Kekuatan bahasa selalunya muncul hasil dari
kekuatan kepengarangannya, di mana ia berhasil membentuk stail individualnya
sendiri. (Mana Sikana, hal. 78). Menggunakan
bahasa tulis sebagai sarana teks drama, pengarang berarti tidak berhadapan
langsung dengan pembaca, sehingga ada celah kelemahan komunikasi dibandingkan
dengan bahasa lisan.
Akan tetapi, karena situasi bahasa utama di dalam
drama adalah dialog, maka meskipun menggunakan bahasa tulis, kesan kelisanan
dalam bahasa langsung tetap menonjol dan dominan dibandingkan pada fiksi. Upaya
untuk memahami penggarapan bahasa di dalam drama – sebagaimana di dalam karya
sastra lainnya – biasanya lebih populer dengan istilah kajian stilistika. (Hasanuddin WS, hal. 99-100).
Latar
Latar atau setting ialah aspek yang menunjukkan
plot, perwatakan dan dialog yang berfungsi membina sebuah kisah serta dapat
menerangkan kapan dan di mana peristiwa-peristiwa itu terjadi. Dengan
menjelaskan aspek tempat dan waktu tersebut,pembaca akan dapat membantu
memahami karya yang dibacanya.
Kita juga sudah mengkaji bagaimana peranan setiap
komponen sastra seperti plot, perwatakan, dan bahasa untuk menciptakan sebuah
karya. Antara satu dengan lainnya saling berhubungan dan integral sekali bagi
melahirkan sebuah teks sastra, apalagi karya sastra yang baik harus ada
kesatuan: mencari bentuk yang ekspresif dan mampu membangun elemen-elemen estetik.
Di samping ketiga komponen tersebut, latar juga
mempunyai hubungan dan fungsi autentik dalam struktur cerita. Plot yang
digerakkan oleh perwatakan dan perwatakan pula dimanifestasikan oleh dialog,
bertujuan untuk menyampaikan cerita atau menyuguhkan pemikiran. Tetapi tanpa
konsep tempat dan waktu, cerita dan pemikiran seorang pengarang hanya seperti
berlangsung di awang-awang alias melangit (tidak membumi atau tidak dipahami
pembaca).
Sesungguhnya, baik aksi dan reaksi perwatakan atau
perkembangan plotnya memerlukan satu tempat dan waktu serta kemudian dapat
menerangkan atau menggambarkan secara tidak langsung peristiwa yang sedang
berlangsung.
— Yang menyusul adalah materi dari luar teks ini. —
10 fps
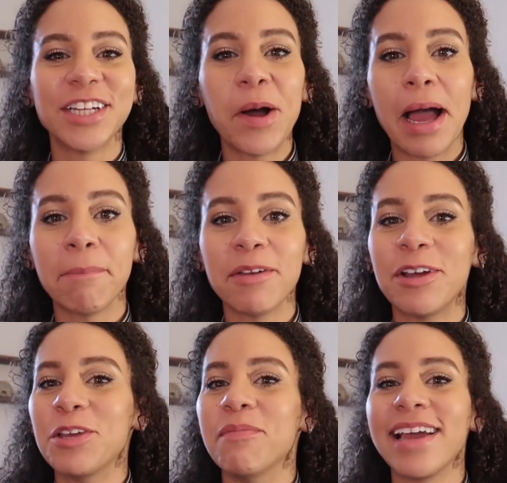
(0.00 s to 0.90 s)
so happy
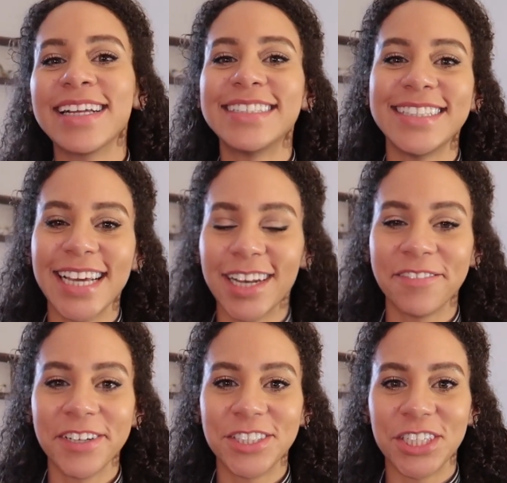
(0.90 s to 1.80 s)
when you make it to the end
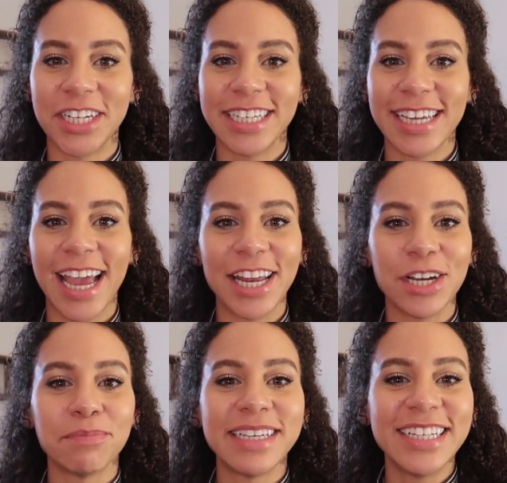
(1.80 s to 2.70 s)
of your journey and
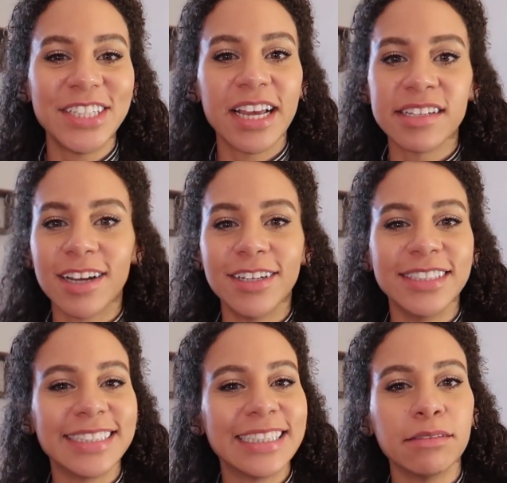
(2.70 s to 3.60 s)
your PJs are
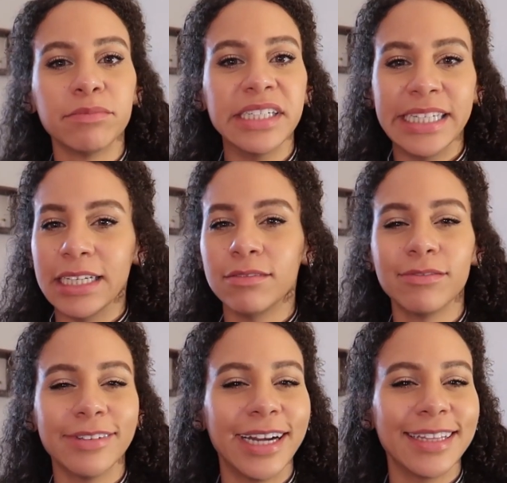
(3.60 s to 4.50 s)
just sitting pretty
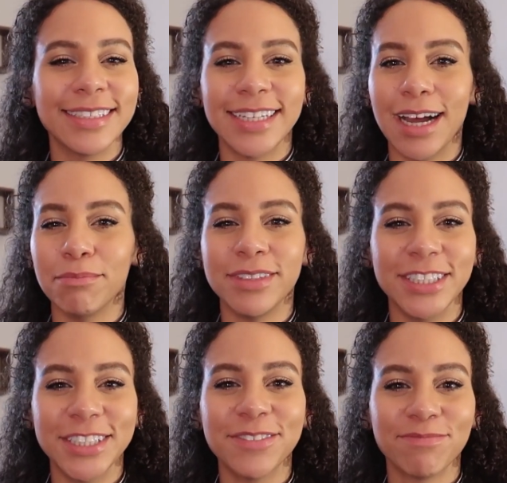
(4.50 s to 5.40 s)
right at the top,
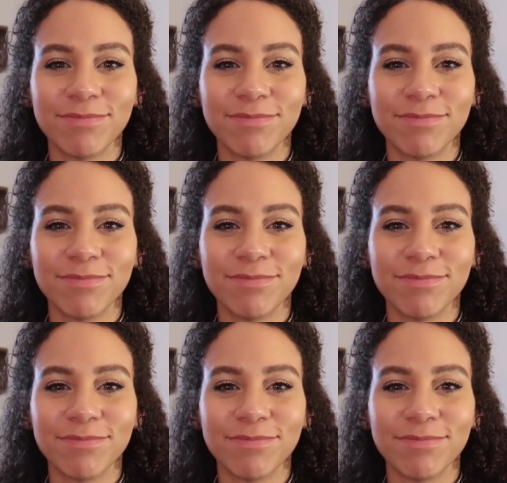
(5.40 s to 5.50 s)
you know?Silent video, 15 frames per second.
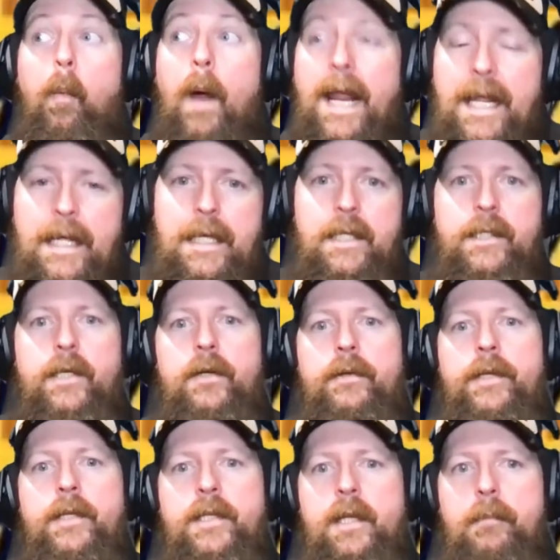way
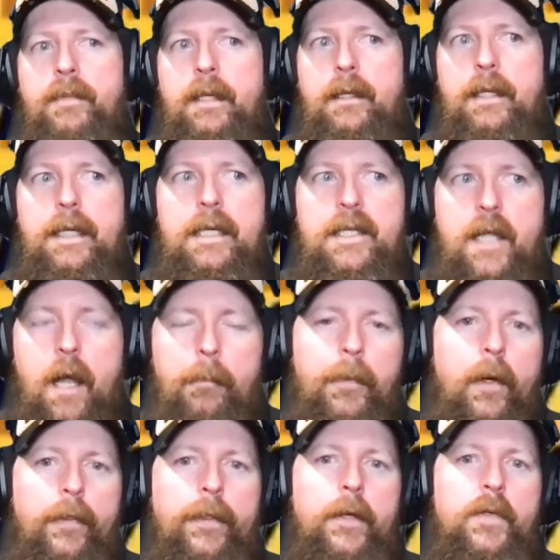easier than something that is up
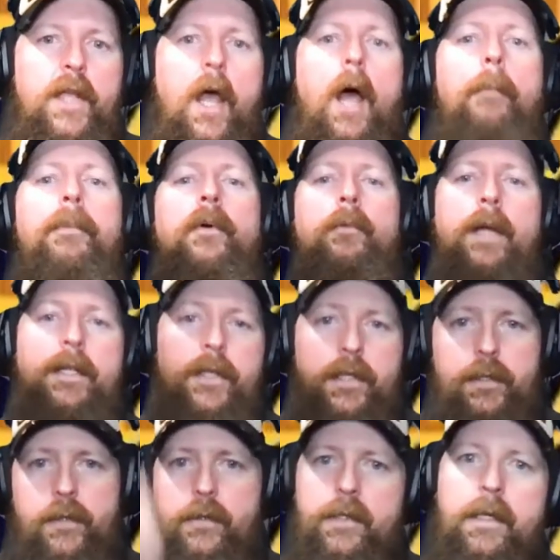on those upper
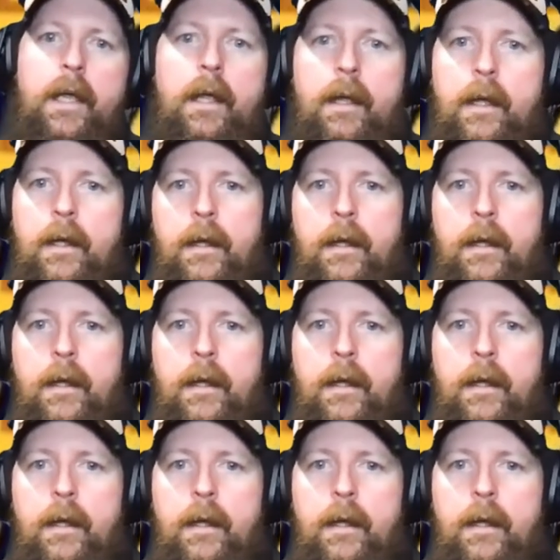registers.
Sebuah latar, misalnya, dapat menyuguhkan suatu gagasan penceritaan yang: berfungsi
untuk menciptakan suasana dan mencerminkan kondisi watak serta membantu
pencapaian ide cerita di samping menimbulkan motivasi bagi plotnya.
Dalam sebuah
novel atau cerpen, latar berupa tulisan naratif yang mendeskripsikan "the environment of its event and
visible background”. Latar itu disesuaikan dengan perkembangan keperluan
plot di samping menjelaskan prinsip dan motif utamanya : waktu dan tempatnya.
Sementara itu latar yang baik tidak saja menjelaskan kedua motif di atas, juga
berhasrat menimbulkan suasana dengan menggambarkan latar belakang peristiwa dan
perwatakan dengan serta gambaran umum kehidupan yang hendak diungkapkan.
Dalam penelitian yang lebih mendalam, latar
belakang dan budaya juga pernah dibincangkan. Misalnya dalam cerita sejarah,
masyarakat manakah yang menjadi latar cerita itu. Kita mengambil contoh cerita
pertarungan "Ken Arok" (Saini
KM), masyarakat yang menjadi latarnya ialah kerajaan Singasari dan Kediri di
Jawa, yang mengamalkan sistem pemerintahan feodal.